After Mumbai attacks India should have responded with surgical strikes: Former Diplomat Ajay Bisaria
New Delhi: Former Diplomat Ajay Bisaria has said that India's response to terrorism after the Mumbai attacks in 2008 should have been similar to 2016 when New Delhi carried out airstrikes in Balakot.
In an interview with ANI, Bisaria asserted that the pain suffered by India through terrorism in Punjab in the 1980s could have lessened if New Delhi had taken a "hard power action" in the 80s or early 90s. Bisaria said the pain India suffered in Kashmir could have lessened if it was been made clear to Pakistan that India would use hard force as a response to meddling in either of the states.

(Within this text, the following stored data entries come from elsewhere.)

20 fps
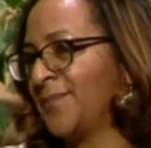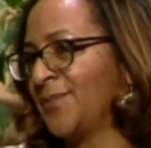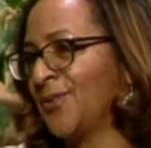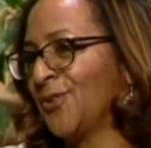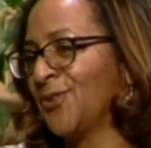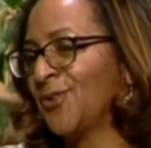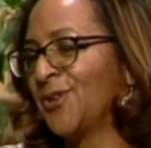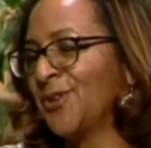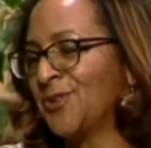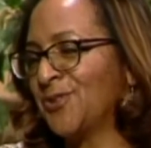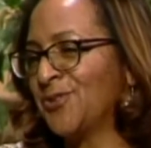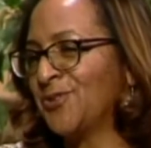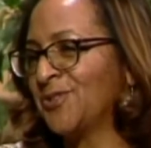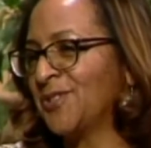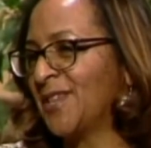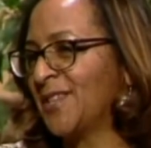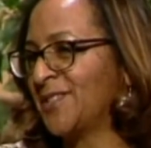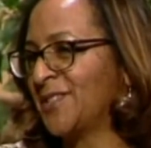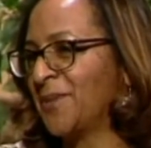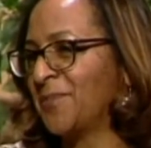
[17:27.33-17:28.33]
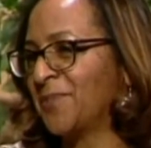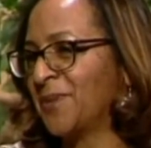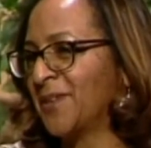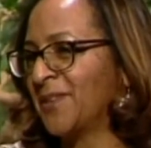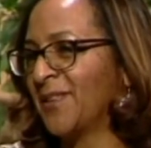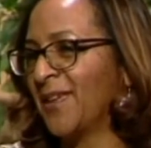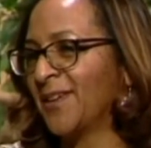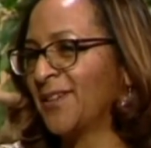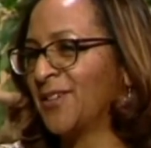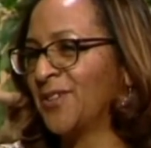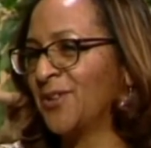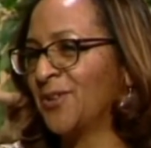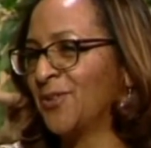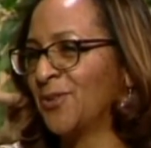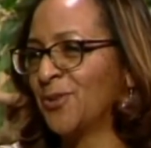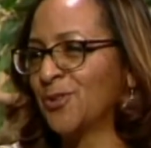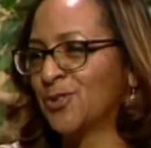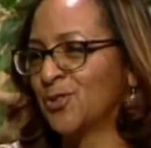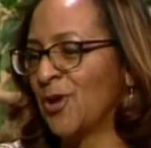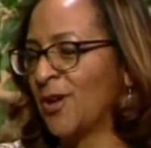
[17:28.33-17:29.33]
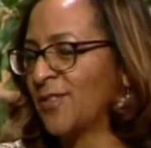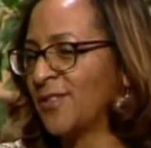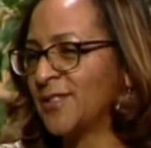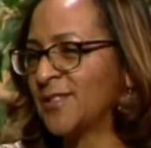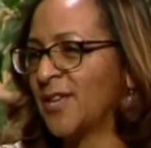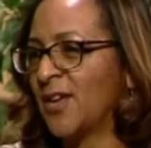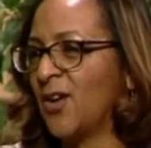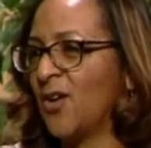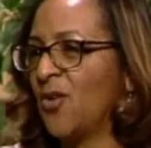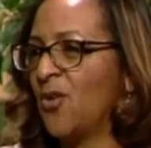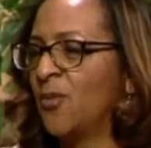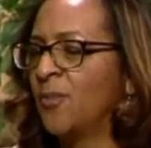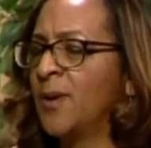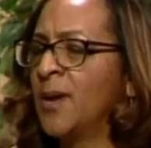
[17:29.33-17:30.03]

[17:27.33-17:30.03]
Earlier you said something like, you know, don't try this at home.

Asked about India's response to terrorism after the Mumbai attacks, he stated, "I would make the argument that while there are multiple dynamics at play at any given point of time and we need to judge decisions taken by policymakers at different points of history based on what is available to them as information and as the options. But, I think that by perfect hindsight, if you look back today certainly in 2008, India should have given this response that it finally gave in 2016 and 2019 with the surgical strikes and air strikes and I make an even deeper point here."
"I think that the terrorism and the pain India suffered in Punjab in the 1980 s could have been lessened if India had taken hard power action in the 80s or early 90s. Similarly, in the 90s, the pain that India suffered in Kashmir could have been lessened if the point was made to Pakistan that India would use hard force as a response to meddling in either of these states," he added.

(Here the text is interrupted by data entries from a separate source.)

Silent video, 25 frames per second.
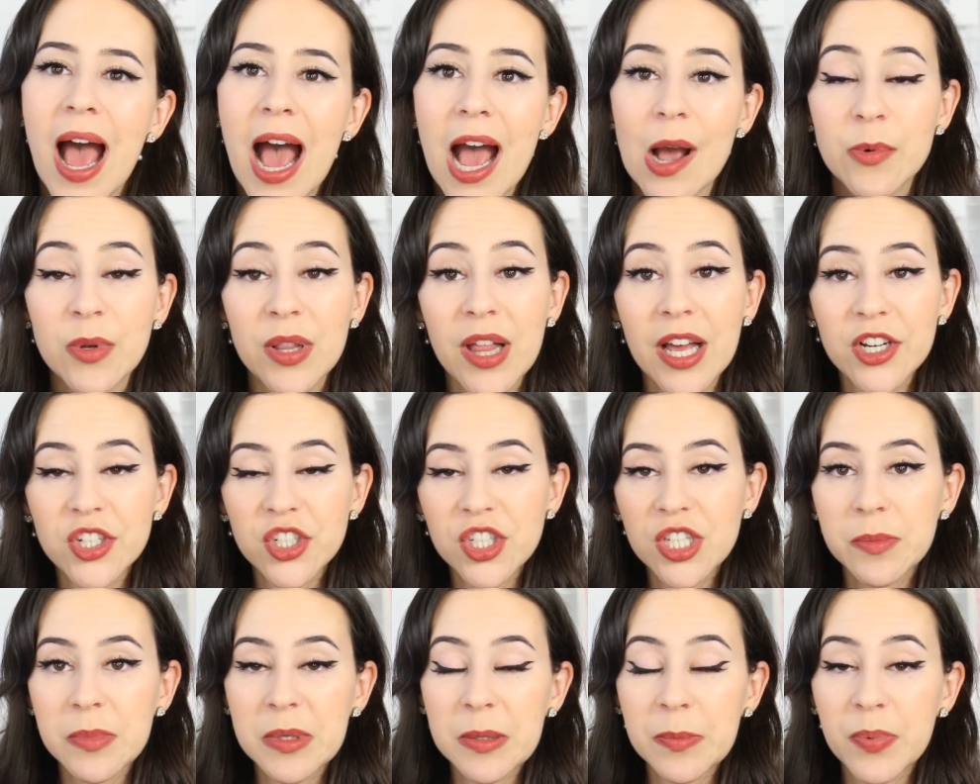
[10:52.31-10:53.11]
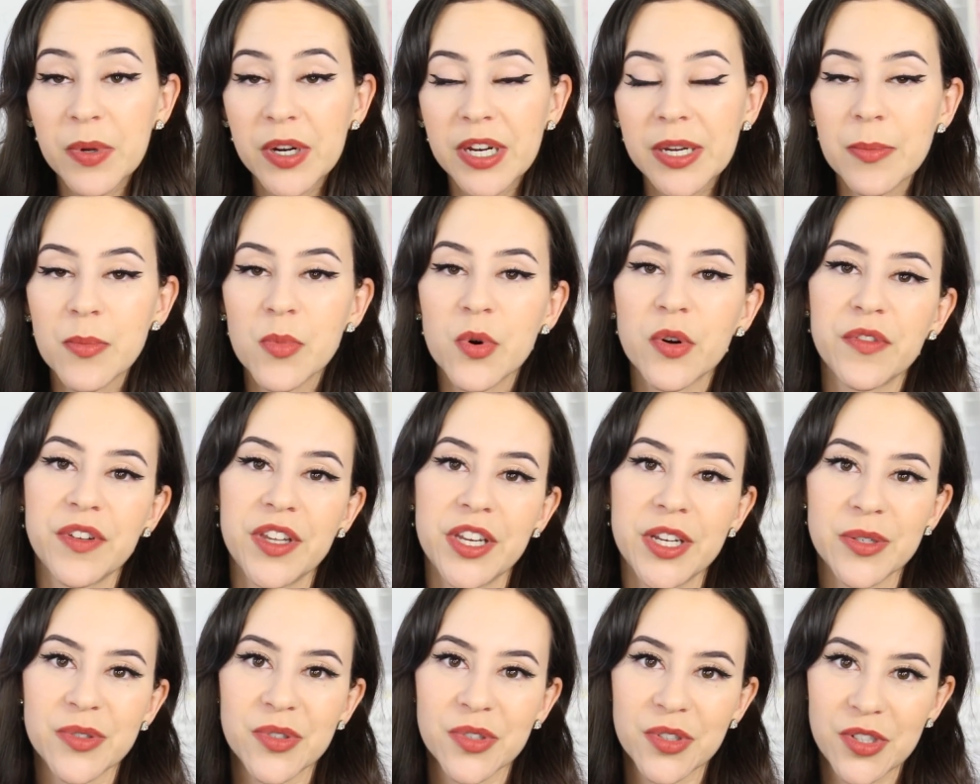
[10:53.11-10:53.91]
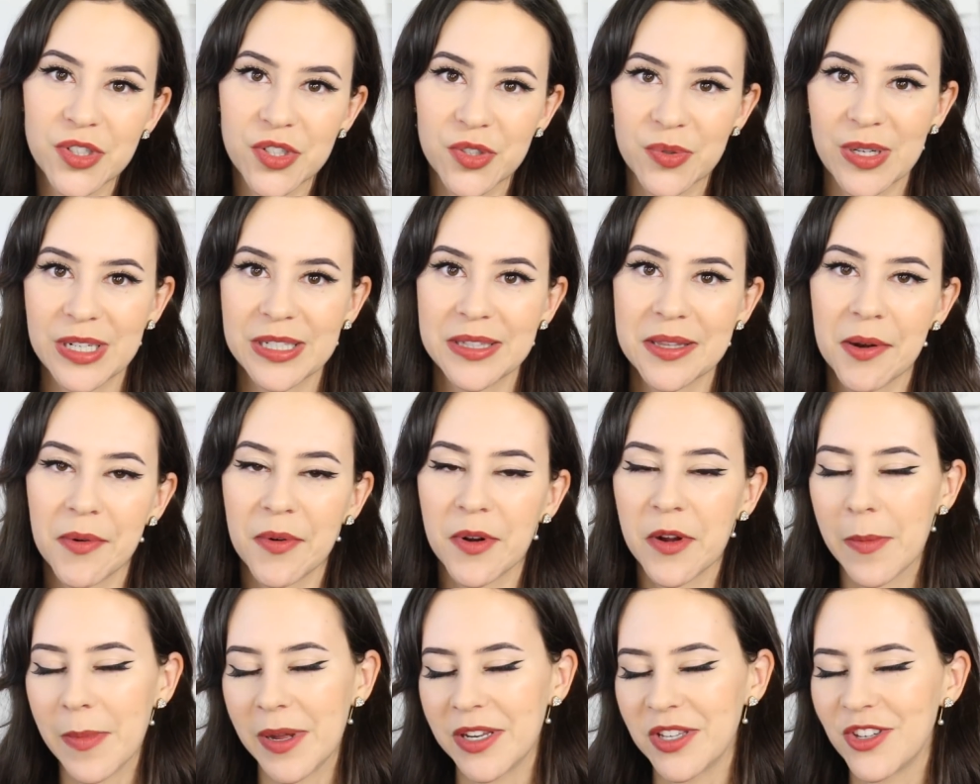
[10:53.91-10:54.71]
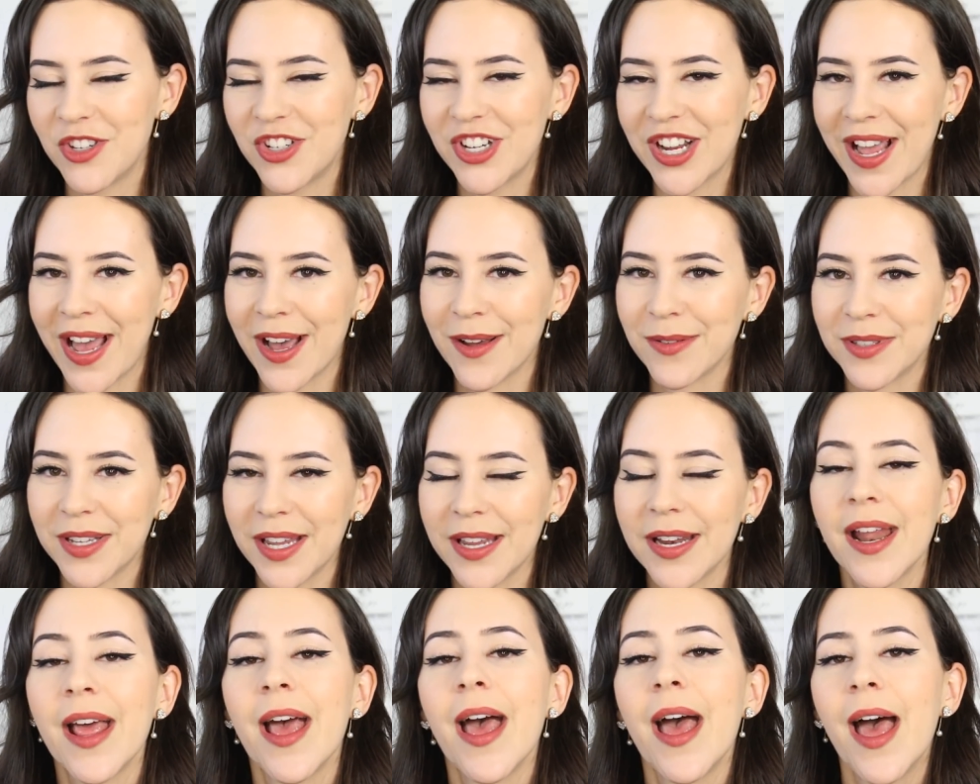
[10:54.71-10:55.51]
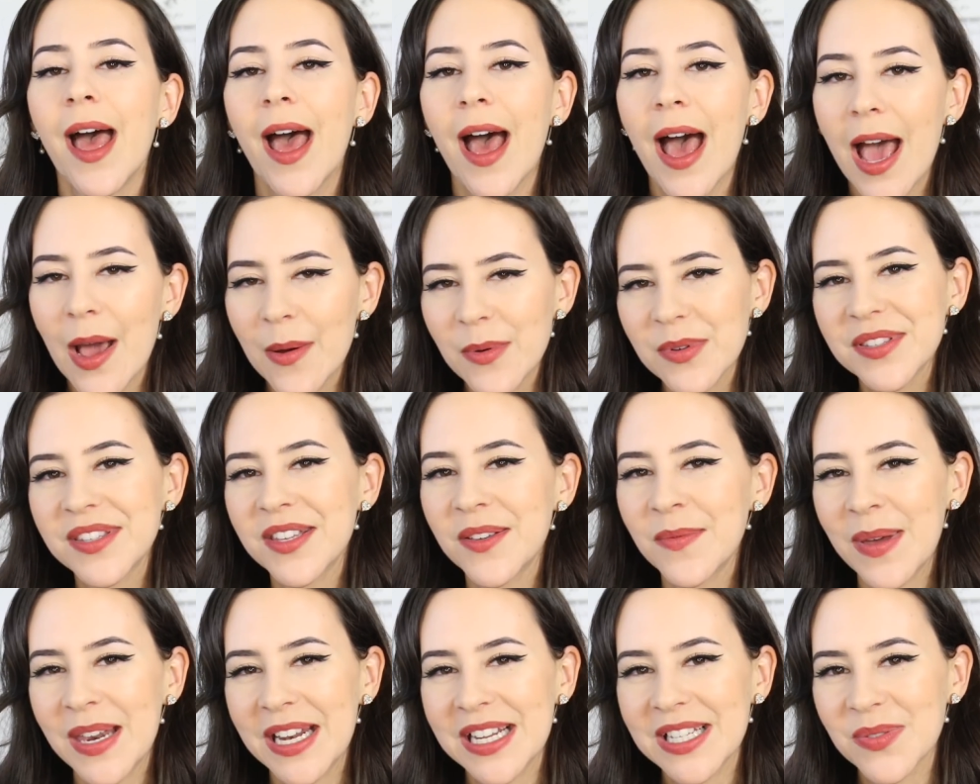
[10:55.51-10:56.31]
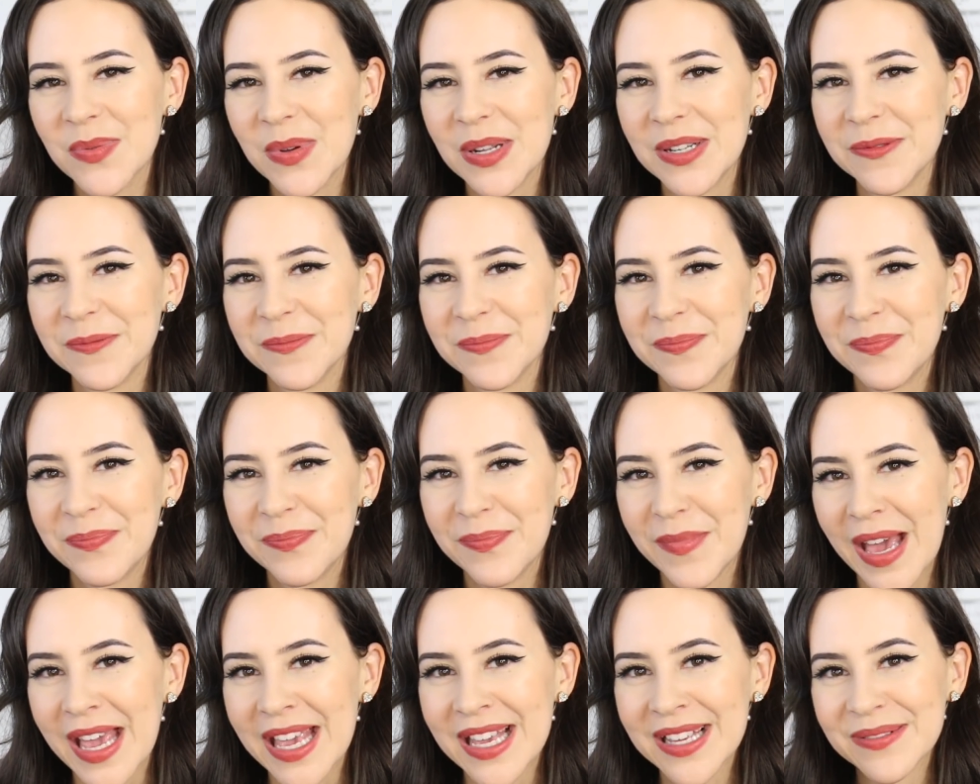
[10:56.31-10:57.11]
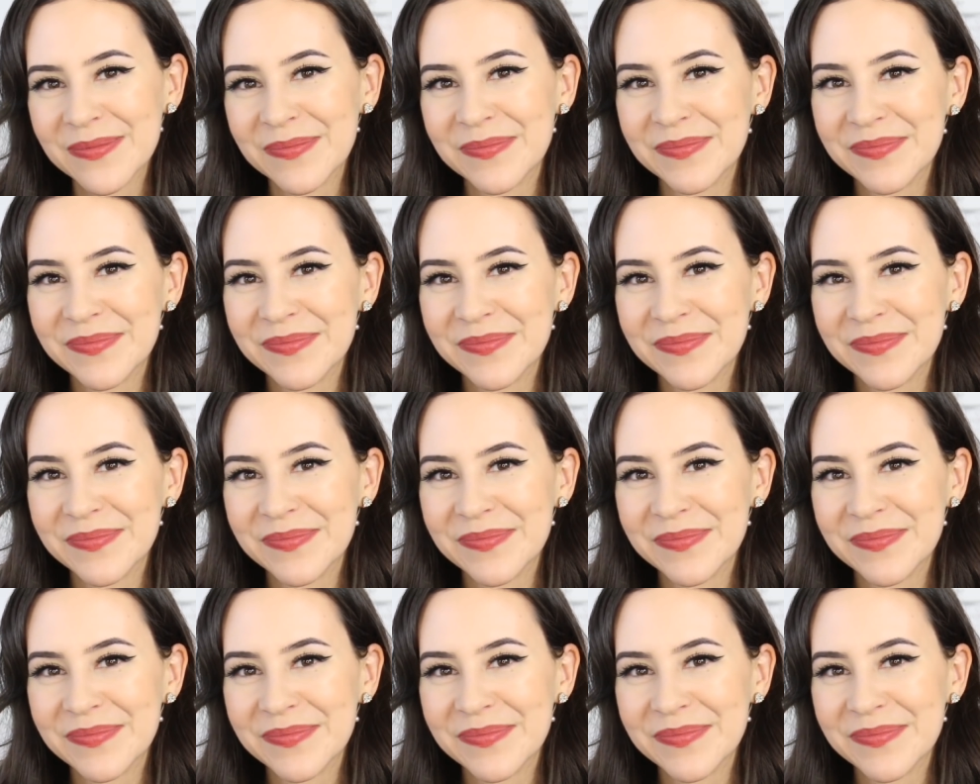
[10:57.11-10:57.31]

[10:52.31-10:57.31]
I will actually be putting more videos on the screen that I recommend you check out, and I will see you in my next one. Bye.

He stated that terrorism happening all over India in the 2000s could have been prevented if India had taken action.
"And similarly in the 2000s, when there was terrorism happening all over India. I think that could have been prevented if we had taken action in the 90s. So I think certainly if it had entered Pakistan's calculus that India would respond very sharply and with force punitive or preventive to stop terrorism, then the responses in Pakistan of using terrorism as a low-cost option would have been different," he said.

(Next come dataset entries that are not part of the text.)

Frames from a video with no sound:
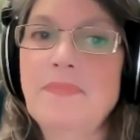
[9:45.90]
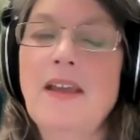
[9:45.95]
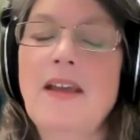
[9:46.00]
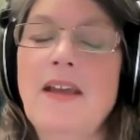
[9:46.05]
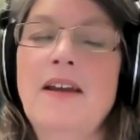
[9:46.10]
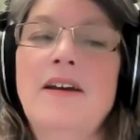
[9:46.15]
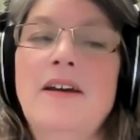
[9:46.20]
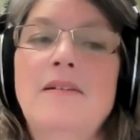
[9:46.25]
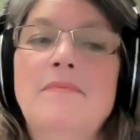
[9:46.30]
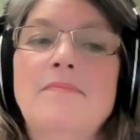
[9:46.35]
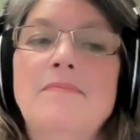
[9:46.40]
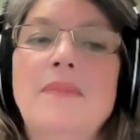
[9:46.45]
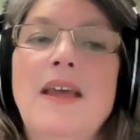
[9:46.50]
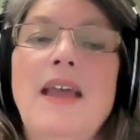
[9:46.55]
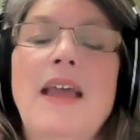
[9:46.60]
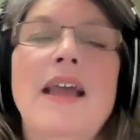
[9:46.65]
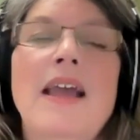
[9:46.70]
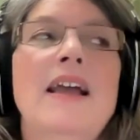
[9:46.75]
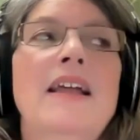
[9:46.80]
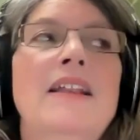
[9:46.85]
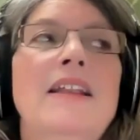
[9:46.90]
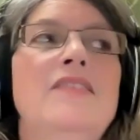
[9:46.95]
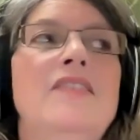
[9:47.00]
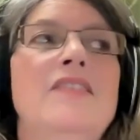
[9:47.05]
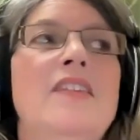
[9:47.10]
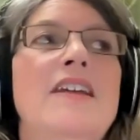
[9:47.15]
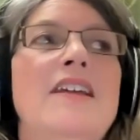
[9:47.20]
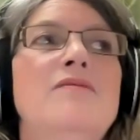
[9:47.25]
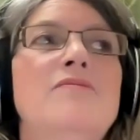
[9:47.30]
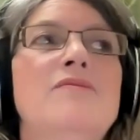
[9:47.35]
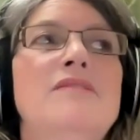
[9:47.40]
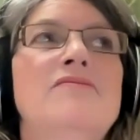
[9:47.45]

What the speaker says: and then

Earlier in 2016, India carried out a surgical strike under the aegis of the National Democratic Alliance (NDA), spearheaded by Prime Minister Narendra Modi. The Indian Army conducted surgical strike across the Line of Control (LoC) in Pakistan-occupied Kashmir and destroyed terrorist launch pads and killed many terrorists, on September 29, 2016. The strikes were in retaliation for a terrorist attack on Indian forces in Jammu and Kashmir's Pulwama on February 14, 2019.
Former Indian Ambassador to Pakistan has said that India has finally found an answer in subconvential space to terrorism.
Speaking about India's approach in dealing with terrorism, he said, "Well that is the argument certainly that we make that India has finally found an answer in the subconventional space to terrorism because now Pakistan knows it has entered its security paradigms that there would be a strong response to any act of terrorism, whether by state actors or non-state actors and therefore it would know that there would be a cost to any such behaviour and therefore it would modify that behaviour."
Ajay Bisaria has written a book, 'Anger Management: The Troubled Diplomatic Relationship between India and Pakistan. In the book, he has shared many instances between India and Pakistan, including India's response after the Balakot strike, the meeting between former Prime Minister Atal Bihari Vajpayee and former Pakistan President Pervez Musharraf in Agra in 2001.
On the abrogation of Article 370, former High Commissioner to Pakistan, Ajay Bisaria said, "(Abolition of) Article 370 was something that took Pakistan by surprise, they did not expect this to happen. They hadn't really expected this to happen and I think it was a symptom of India saying that our Kashmir policy is separate from our Pakistan policy which is foreign policy and this is an internal adjustment that we are doing with."
"Pakistan has no locus in it and Pakistan wanted to react to it but its options were very limited because it could not at that point use hard power. There was a strong power differential between the countries so what they thought was the easiest option was to ask the High Commissioner to leave and therefore I was asked to leave. But that was simply in a sense a lazy option that you have to express anger somehow. So, you do it by asking the Indian head of mission to leave. But that was not something that Pakistan could seriously think about and consider and have a policy on how to deal with," he added.